Die Beklagte hat in ihrer Wortwahl ausdrücklich zwischen dem der ursprünglichen Klage entgegengesetzten Einwand ("Verfristung") und dem der später (außerhalb der Verjährungsfrist) geltend gemachten Einwand ("Verjährung") differenziert. Auch sonst fehlen jegliche Hinweise, dass der ursprünglich erhobene Verfristungseinwand in Wahrheit einen Verjährungseinwand hätte darstellen sollen; er wurde ausschließlich mit der verspäteten Geltendmachung der Klageforderung begründet, während jeglicher Hinweis auf den nunmehrigen Einwand, die ursprünglich unschlüssige Klage habe die Verjährung nicht unterbrochen, fehlt. Von einem "zumindest konkludent" erhobenen Einwand der Verjährung - so nunmehr die Revisionswerberin - kann daher keine Rede sein.
Der schon in der Klage geltend gemachten Forderung des Klägers wurde daher von der Beklagten in erster Instanz kein Verjährungseinwand entgegengehalten. Im Rechtsmittelverfahren konnte der von Beginn des Verfahrens an qualifiziert vertretene Kläger einen solchen Einwand nicht mehr nachtragen. Gemäß § 1501 ABGB kann aber auf die Verjährung ohne einen entsprechenden Einwand der Partei nicht Bedacht genommen werden.
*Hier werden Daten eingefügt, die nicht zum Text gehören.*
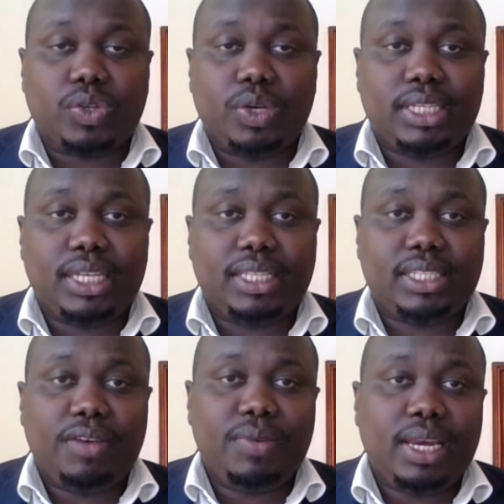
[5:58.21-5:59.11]
So it,
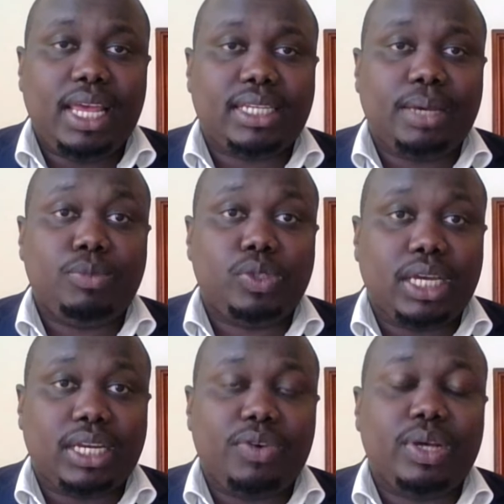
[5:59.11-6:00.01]
it's definitely a time to
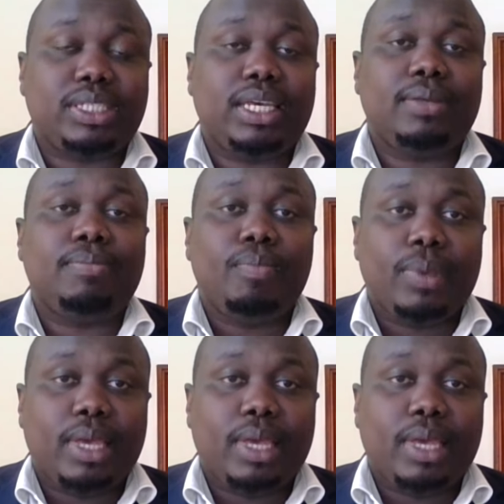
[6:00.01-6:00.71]
start addressing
Auf das erstmals in der Revision zur Verjährungsfrage erstattete Vorbringen ist daher nicht einzugehen.
Sonstige Einwände hat die Revisionswerberin dem Berufungsurteil nicht entgegengesetzt.
Die Entscheidung über die Kosten des Revisionsverfahrens gründet sich auf die §§ 41, 50 Abs 1 ZPO.